• [EXTRACTED RECORDS]:
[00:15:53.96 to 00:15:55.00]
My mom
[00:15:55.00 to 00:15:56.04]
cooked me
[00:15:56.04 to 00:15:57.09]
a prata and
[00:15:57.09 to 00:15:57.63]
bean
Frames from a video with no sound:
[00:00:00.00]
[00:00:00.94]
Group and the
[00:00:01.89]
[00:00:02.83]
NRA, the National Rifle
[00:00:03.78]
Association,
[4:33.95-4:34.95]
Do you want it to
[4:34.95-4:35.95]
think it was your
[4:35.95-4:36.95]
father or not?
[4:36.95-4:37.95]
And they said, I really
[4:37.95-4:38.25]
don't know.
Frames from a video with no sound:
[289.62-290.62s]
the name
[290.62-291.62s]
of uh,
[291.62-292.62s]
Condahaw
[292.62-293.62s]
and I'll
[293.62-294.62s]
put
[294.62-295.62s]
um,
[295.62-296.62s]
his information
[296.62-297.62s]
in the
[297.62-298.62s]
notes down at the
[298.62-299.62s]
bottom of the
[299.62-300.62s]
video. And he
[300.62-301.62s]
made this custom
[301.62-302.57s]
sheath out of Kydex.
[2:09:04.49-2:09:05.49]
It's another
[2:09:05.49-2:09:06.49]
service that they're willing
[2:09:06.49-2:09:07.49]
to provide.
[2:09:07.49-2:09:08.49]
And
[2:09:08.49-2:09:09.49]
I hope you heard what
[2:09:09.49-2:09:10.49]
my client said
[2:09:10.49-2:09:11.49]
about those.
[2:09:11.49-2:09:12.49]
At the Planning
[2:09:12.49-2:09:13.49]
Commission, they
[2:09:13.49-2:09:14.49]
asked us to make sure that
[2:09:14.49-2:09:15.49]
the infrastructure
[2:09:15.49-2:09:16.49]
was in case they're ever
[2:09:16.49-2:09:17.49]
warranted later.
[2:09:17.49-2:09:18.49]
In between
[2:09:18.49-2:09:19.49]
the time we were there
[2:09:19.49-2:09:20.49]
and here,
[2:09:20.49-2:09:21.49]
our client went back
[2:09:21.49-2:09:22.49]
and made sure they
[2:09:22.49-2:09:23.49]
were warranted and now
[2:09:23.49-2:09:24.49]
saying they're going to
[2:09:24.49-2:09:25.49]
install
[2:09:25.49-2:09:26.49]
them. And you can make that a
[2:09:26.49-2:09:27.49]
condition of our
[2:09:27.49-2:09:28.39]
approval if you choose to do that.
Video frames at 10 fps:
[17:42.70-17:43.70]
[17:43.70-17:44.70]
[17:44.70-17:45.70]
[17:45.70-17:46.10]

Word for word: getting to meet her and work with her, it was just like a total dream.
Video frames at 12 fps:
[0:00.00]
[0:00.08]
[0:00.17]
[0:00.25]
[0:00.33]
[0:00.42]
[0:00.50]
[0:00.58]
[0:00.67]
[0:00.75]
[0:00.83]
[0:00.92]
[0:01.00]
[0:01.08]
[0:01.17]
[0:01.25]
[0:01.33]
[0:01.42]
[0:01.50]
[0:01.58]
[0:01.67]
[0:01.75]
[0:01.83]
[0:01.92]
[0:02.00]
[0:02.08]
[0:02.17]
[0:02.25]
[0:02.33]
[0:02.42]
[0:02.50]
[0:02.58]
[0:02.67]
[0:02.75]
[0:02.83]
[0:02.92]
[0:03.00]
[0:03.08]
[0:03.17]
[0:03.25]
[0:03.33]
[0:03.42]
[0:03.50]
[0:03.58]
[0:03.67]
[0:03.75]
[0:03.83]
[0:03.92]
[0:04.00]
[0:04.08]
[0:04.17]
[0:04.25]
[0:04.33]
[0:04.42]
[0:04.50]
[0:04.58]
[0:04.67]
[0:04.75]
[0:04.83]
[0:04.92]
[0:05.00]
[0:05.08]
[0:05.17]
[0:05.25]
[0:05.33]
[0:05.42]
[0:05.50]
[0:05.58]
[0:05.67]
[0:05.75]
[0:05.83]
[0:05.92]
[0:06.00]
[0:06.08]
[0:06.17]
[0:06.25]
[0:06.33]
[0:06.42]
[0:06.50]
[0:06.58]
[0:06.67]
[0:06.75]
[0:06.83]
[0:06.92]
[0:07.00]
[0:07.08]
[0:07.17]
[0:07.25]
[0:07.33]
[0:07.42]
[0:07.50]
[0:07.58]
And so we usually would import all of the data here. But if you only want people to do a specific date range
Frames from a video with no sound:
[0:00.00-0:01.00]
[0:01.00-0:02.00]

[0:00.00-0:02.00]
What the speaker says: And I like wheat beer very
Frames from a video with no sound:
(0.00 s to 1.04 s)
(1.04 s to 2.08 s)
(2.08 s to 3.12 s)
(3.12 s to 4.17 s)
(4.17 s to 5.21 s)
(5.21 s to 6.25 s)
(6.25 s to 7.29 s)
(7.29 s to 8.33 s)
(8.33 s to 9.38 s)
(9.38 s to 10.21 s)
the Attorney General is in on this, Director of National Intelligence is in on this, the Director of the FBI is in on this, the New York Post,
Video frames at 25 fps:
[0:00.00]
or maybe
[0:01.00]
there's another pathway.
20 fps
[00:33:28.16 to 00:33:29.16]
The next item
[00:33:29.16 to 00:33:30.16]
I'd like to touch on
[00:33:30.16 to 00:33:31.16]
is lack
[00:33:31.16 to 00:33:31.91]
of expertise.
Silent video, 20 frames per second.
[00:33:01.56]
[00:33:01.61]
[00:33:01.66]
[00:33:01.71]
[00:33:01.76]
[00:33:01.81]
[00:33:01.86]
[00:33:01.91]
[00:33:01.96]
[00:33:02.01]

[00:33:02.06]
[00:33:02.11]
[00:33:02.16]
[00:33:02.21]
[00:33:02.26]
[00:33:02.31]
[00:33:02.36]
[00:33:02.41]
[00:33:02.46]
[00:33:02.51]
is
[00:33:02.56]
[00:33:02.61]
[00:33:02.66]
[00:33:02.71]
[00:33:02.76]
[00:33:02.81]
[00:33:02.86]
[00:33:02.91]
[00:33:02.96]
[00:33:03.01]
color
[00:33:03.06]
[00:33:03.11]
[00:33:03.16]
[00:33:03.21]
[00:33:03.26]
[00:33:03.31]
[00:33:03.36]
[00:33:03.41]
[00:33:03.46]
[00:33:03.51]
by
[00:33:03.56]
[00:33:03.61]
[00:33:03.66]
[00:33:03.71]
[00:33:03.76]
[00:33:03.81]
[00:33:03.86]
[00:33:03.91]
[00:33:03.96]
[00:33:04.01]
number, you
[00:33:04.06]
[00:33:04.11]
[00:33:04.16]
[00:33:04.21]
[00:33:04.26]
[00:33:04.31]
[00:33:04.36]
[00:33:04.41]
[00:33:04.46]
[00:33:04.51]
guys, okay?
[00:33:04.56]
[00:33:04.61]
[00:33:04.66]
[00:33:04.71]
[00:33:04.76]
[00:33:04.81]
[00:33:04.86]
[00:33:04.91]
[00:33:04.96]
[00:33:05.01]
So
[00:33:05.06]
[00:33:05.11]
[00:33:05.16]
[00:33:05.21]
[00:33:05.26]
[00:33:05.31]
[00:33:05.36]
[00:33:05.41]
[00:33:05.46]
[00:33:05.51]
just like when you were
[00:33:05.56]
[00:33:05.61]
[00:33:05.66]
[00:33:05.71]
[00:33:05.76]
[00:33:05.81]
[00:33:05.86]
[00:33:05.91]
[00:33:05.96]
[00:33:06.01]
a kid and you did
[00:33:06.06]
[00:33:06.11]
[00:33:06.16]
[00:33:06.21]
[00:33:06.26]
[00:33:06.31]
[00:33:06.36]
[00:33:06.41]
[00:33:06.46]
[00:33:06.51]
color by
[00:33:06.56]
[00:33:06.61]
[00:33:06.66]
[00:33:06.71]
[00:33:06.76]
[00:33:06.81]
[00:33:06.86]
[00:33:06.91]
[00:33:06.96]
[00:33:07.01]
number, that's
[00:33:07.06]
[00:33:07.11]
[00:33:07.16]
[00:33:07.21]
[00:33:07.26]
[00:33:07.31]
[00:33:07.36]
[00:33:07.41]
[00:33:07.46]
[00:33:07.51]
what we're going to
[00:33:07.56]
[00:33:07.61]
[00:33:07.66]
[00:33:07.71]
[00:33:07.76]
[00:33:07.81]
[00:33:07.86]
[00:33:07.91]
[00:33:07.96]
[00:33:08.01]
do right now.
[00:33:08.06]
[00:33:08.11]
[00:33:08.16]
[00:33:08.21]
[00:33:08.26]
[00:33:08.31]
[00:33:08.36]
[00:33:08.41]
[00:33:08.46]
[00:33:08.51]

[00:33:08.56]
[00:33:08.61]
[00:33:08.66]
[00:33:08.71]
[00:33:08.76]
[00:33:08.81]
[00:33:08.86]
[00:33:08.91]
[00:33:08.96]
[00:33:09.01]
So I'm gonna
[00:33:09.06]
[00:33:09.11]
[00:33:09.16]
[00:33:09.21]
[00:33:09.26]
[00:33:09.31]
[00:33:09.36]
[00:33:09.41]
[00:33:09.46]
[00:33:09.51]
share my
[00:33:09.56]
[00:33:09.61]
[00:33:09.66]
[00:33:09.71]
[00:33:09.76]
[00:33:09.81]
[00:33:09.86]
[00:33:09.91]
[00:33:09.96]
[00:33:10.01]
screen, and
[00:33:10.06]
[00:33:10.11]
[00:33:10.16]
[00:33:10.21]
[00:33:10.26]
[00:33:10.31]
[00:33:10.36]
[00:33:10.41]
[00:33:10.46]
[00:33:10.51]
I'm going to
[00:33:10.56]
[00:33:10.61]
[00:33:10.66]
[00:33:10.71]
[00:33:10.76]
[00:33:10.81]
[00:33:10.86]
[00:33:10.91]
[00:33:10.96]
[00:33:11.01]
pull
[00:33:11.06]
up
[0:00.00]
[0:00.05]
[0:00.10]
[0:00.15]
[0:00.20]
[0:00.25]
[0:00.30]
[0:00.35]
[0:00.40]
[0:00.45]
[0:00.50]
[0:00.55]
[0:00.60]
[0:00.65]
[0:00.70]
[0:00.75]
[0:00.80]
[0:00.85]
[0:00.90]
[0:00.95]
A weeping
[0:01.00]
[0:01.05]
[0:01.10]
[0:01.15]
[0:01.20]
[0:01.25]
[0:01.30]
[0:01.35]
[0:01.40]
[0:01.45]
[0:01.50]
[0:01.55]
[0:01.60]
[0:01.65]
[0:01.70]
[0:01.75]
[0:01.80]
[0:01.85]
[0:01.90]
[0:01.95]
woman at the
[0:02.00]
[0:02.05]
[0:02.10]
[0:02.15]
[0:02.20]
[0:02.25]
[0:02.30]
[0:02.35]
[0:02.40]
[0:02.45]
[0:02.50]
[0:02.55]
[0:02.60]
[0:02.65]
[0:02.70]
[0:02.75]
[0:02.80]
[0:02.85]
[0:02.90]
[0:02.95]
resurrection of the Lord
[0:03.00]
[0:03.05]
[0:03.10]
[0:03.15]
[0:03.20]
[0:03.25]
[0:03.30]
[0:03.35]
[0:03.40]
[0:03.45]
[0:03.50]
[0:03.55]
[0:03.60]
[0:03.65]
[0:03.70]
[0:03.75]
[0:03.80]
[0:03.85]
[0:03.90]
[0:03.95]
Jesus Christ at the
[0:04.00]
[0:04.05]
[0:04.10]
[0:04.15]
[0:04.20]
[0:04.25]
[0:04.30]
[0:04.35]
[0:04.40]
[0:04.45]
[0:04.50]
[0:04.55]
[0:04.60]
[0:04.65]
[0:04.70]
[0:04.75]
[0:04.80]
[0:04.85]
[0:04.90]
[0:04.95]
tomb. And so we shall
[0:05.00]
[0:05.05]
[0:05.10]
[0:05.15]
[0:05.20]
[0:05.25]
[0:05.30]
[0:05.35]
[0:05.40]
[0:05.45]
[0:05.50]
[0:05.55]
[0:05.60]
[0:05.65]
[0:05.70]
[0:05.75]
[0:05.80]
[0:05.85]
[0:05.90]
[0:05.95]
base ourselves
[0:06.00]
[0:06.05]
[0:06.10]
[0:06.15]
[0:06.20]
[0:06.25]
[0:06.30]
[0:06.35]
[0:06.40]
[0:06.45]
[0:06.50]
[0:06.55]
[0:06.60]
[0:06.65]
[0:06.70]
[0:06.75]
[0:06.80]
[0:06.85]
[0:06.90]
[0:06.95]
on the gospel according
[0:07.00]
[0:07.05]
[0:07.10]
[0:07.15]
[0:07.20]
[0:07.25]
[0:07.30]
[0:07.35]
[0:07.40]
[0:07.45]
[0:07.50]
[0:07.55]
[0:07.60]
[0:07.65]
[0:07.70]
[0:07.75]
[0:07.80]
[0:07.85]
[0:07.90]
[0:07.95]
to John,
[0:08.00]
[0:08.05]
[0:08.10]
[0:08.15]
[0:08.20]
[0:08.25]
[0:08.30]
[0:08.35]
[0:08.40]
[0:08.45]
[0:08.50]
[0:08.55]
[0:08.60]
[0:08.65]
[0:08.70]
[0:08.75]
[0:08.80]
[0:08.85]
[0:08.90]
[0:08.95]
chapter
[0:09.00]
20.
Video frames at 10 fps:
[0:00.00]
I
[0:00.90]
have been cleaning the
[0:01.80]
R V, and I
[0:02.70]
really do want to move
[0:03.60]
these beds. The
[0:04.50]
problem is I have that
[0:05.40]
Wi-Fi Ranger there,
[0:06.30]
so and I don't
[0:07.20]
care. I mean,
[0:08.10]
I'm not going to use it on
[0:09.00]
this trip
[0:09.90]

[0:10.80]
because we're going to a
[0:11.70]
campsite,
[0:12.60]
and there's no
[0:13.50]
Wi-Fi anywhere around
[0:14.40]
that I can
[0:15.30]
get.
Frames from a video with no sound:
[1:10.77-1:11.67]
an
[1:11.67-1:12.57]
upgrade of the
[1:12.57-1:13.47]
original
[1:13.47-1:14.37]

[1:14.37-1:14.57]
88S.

• [ABOUT THIS TASK]: The entries above hold a line with "Video frames at 25" and a later line with "[00:33:02.91]". Write out exactly those lines and all lines between, nothing more.

• [FINISHED TASK]:
Video frames at 25 fps:
[0:00.00]
or maybe
[0:01.00]
there's another pathway.
20 fps
[00:33:28.16 to 00:33:29.16]
The next item
[00:33:29.16 to 00:33:30.16]
I'd like to touch on
[00:33:30.16 to 00:33:31.16]
is lack
[00:33:31.16 to 00:33:31.91]
of expertise.
Silent video, 20 frames per second.
[00:33:01.56]
[00:33:01.61]
[00:33:01.66]
[00:33:01.71]
[00:33:01.76]
[00:33:01.81]
[00:33:01.86]
[00:33:01.91]
[00:33:01.96]
[00:33:02.01]

[00:33:02.06]
[00:33:02.11]
[00:33:02.16]
[00:33:02.21]
[00:33:02.26]
[00:33:02.31]
[00:33:02.36]
[00:33:02.41]
[00:33:02.46]
[00:33:02.51]
is
[00:33:02.56]
[00:33:02.61]
[00:33:02.66]
[00:33:02.71]
[00:33:02.76]
[00:33:02.81]
[00:33:02.86]
[00:33:02.91]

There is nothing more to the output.